Kawasan ASEAN membutuhkan lebih banyak investasi asing atau foreign direct investment (FDI) pada sektor pangan untuk memastikan akses dan keterjangkauan masyarakatnya terhadap pangan. Realisasi FDI di bidang pertanian di ASEAN terbilang kecil.

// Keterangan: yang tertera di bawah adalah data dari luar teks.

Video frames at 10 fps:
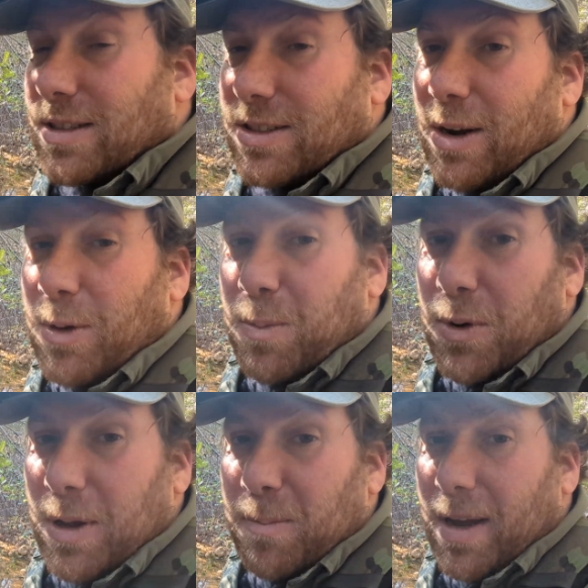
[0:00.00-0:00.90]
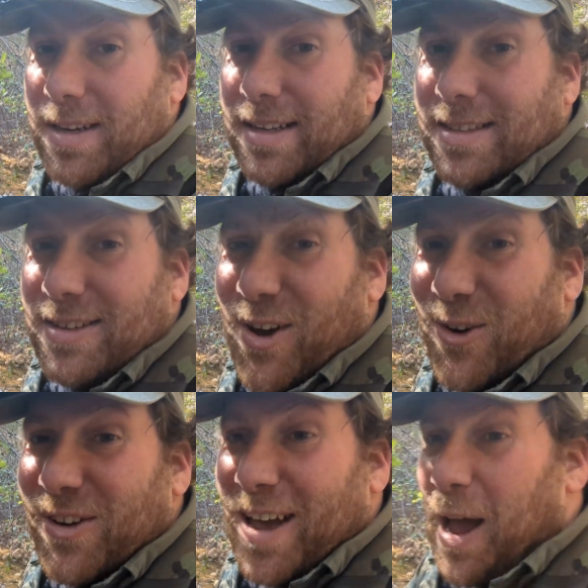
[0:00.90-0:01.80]
are generally pretty abundant,
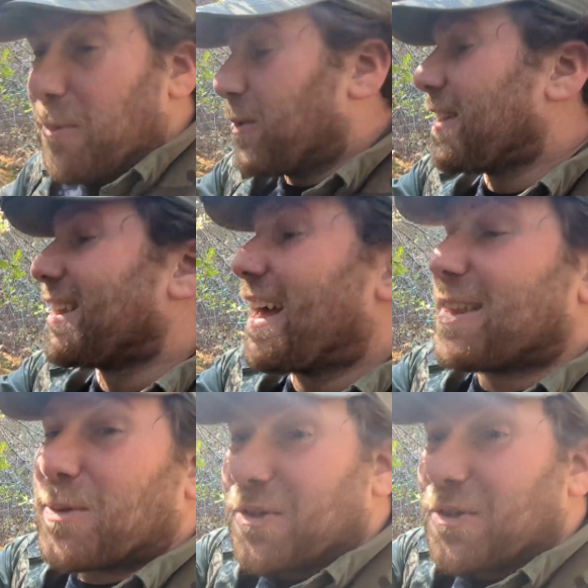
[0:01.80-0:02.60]
so I'm really glad that we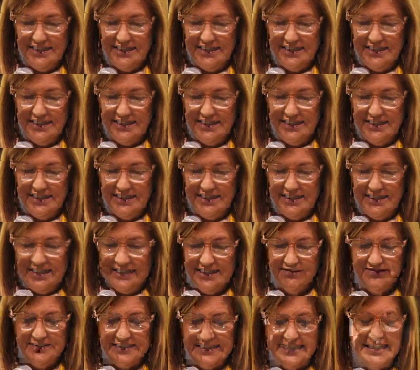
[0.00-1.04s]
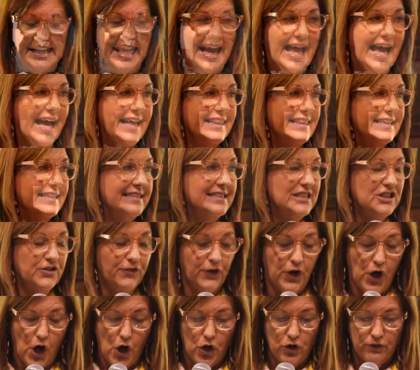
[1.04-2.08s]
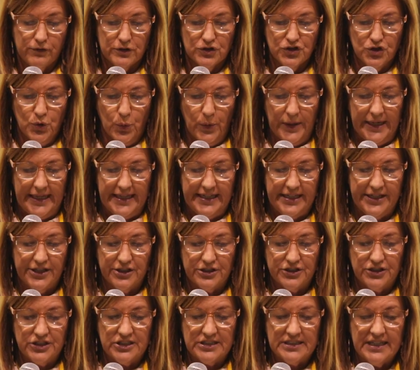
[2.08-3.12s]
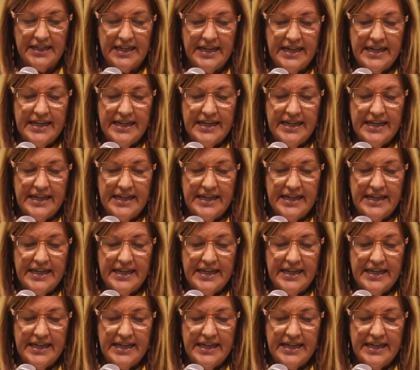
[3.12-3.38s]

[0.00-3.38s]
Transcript: and has lived in Athens for over 20 years.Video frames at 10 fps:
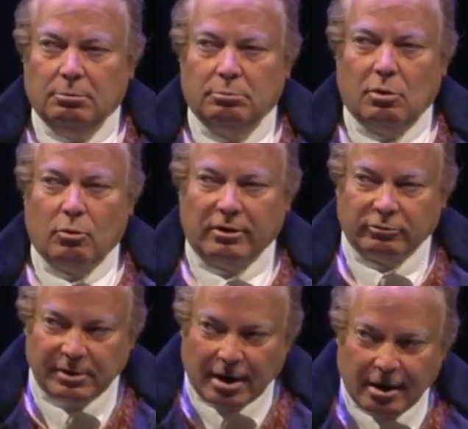but once
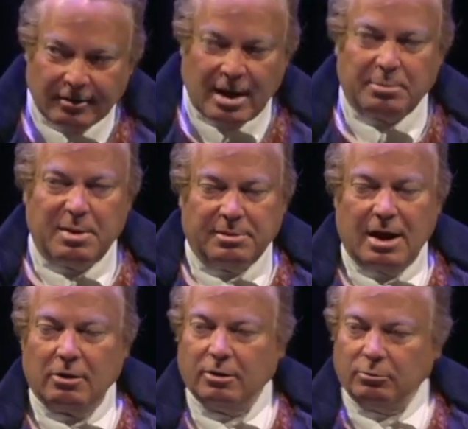we are that people,
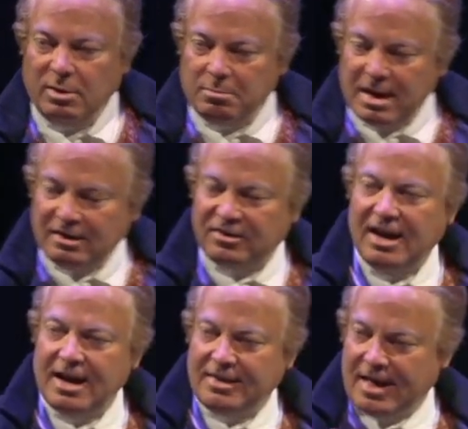how can we
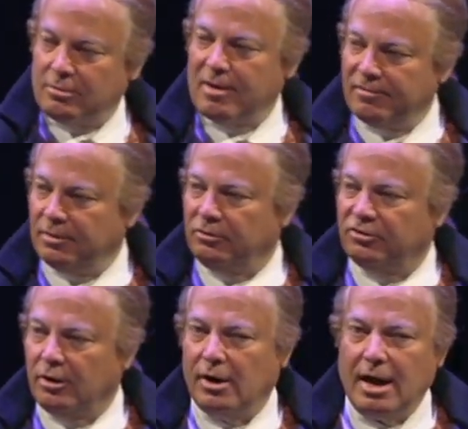maintain that
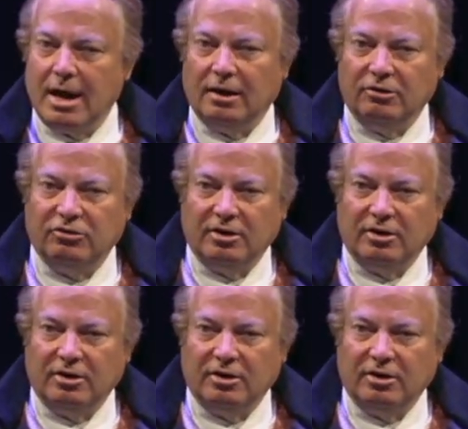revolutionary edge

FDI untuk pertanian yang masuk hingga 2020 pertanian hanya berjumlah kurang dari 10 persen dari total FDI di wilayah tersebut.
FDI di sektor pertanian di negara-negara ASEAN telah menurun sejak 2015 dan rata-rata realisasi FDI tahunan pertanian ke ASEAN pada 2016 hingga 2019 lebih rendah 26,89 persen dibandingkan tahun 2015. "Kerentanan ini dapat dilihat dari, salah satunya, lewat masalah kekurangan gizi yang sudah berlangsung lama," kata Peneliti Center for Indonesian Policy Studies (CIPS) Aditya Alta, Selasa (14/12).

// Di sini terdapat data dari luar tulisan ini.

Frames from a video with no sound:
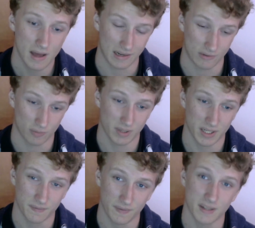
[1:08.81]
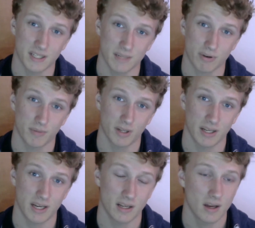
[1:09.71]
and to replace Fantasy Premier
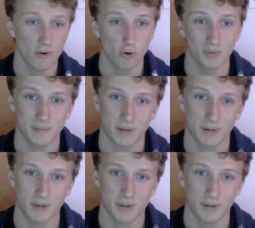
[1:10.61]
League will be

Prevalensi stunting dan wasting pada balita di ASEAN pada 2020 masing-masing sebesar 27,40 persen dan 8,2 persen, lebih tinggi dari rata-rata global, berdasarkan laporan dari Global Nutrition Report.
"Upaya mewujudkan ketahanan pangan dapat dilakukan melalui investasi yang dapat membantu meningkatkan produktivitas pertanian. Namun hal ini membutuhkan kerangka peraturan yang lebih spesifik," ujar Aditya.

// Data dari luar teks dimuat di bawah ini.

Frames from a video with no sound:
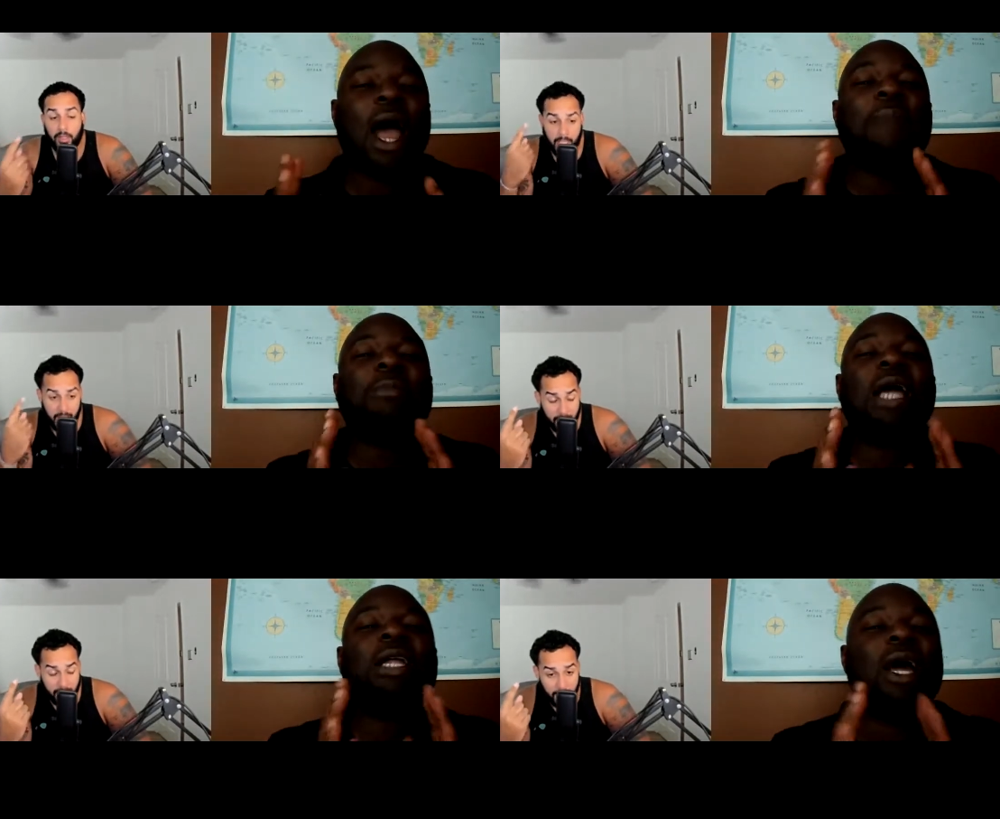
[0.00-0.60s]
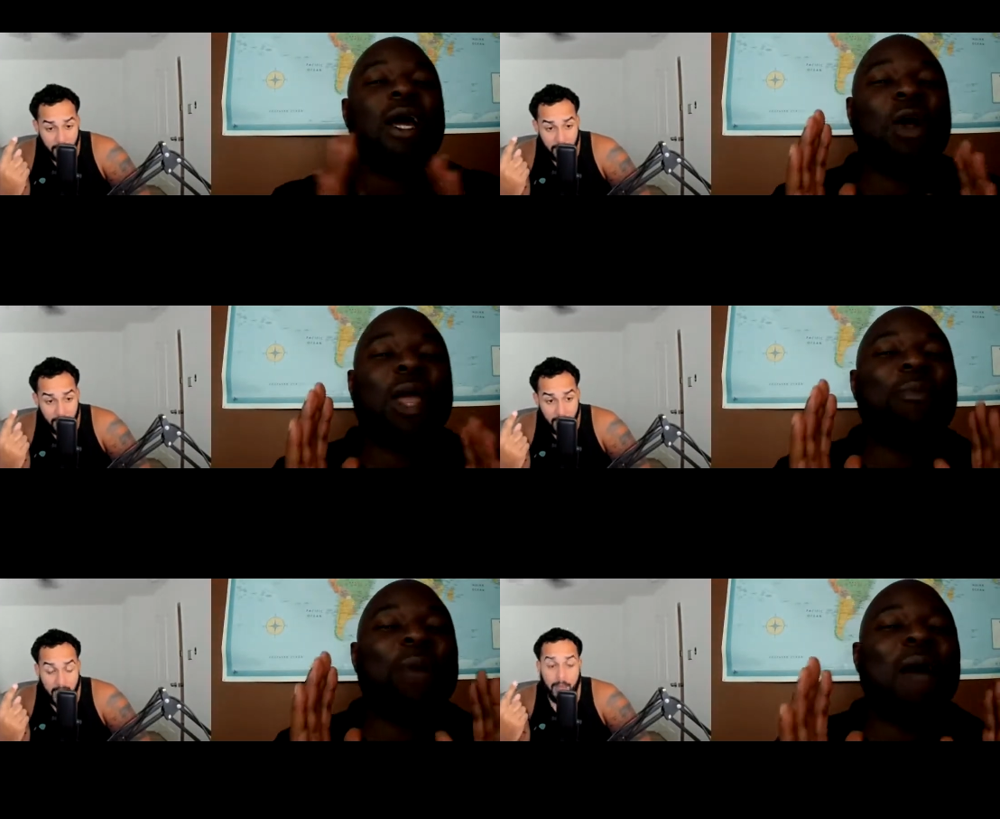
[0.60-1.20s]
Speaker 1: Him not,
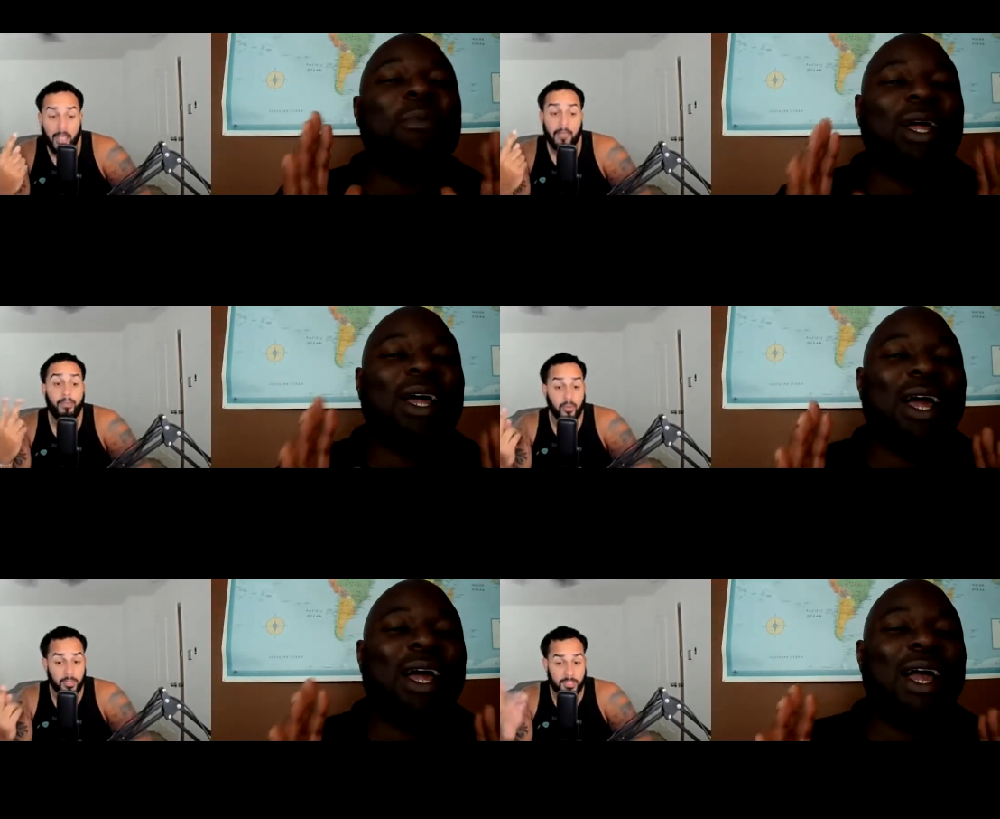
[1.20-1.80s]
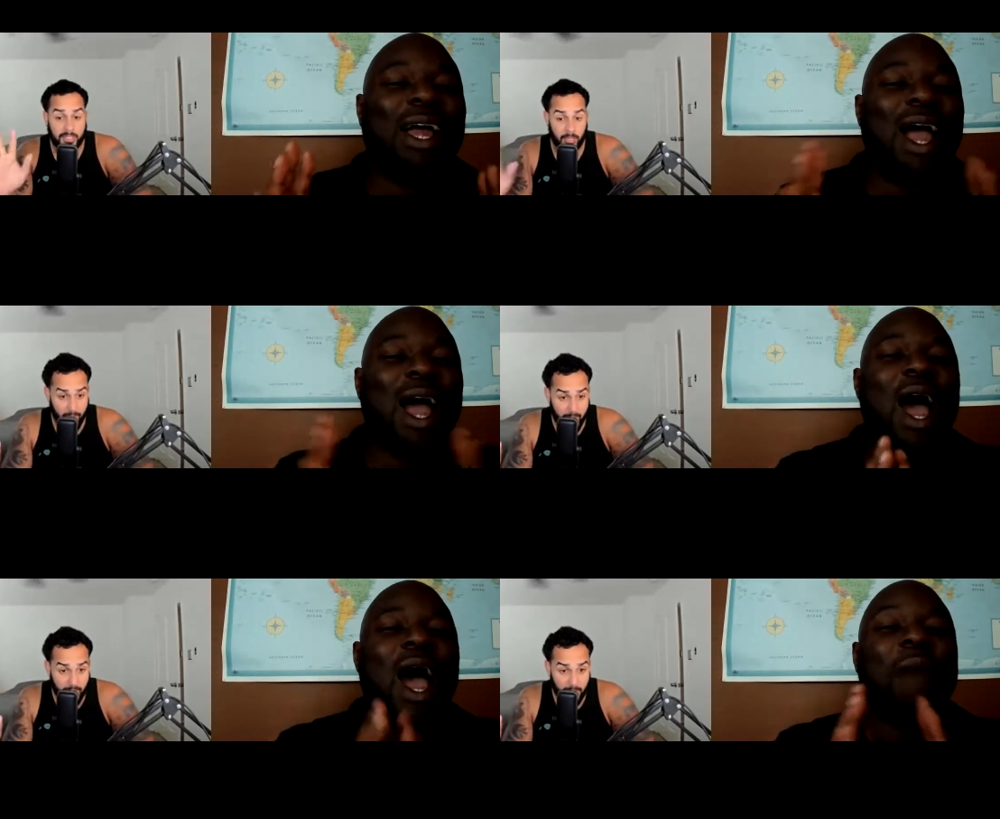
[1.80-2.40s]
okay, and, but I'm, and Pulisic,
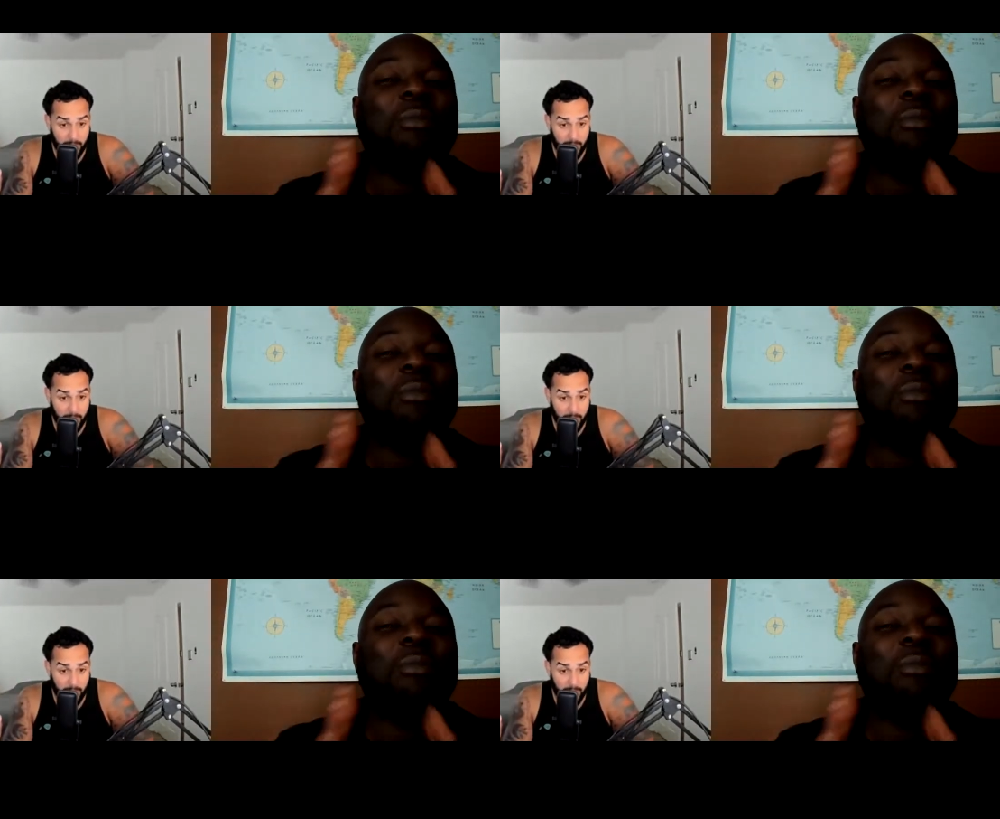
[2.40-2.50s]
right?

Ia menilai, upaya ASEAN untuk mewujudkan ketahanan pangan sebenarnya sudah terefleksikan lewat ASEAN Integrated Framework for Food Security and Strategic Plan (AIFS-SPA FS). Itu merupakan pedoman dan rekomendasi yang dilaksanakan secara sukarela oleh para anggotanya untuk memastikan ketahanan pangan jangka panjang, perbaikan nutrisi dan peningkatan mata pencaharian petani.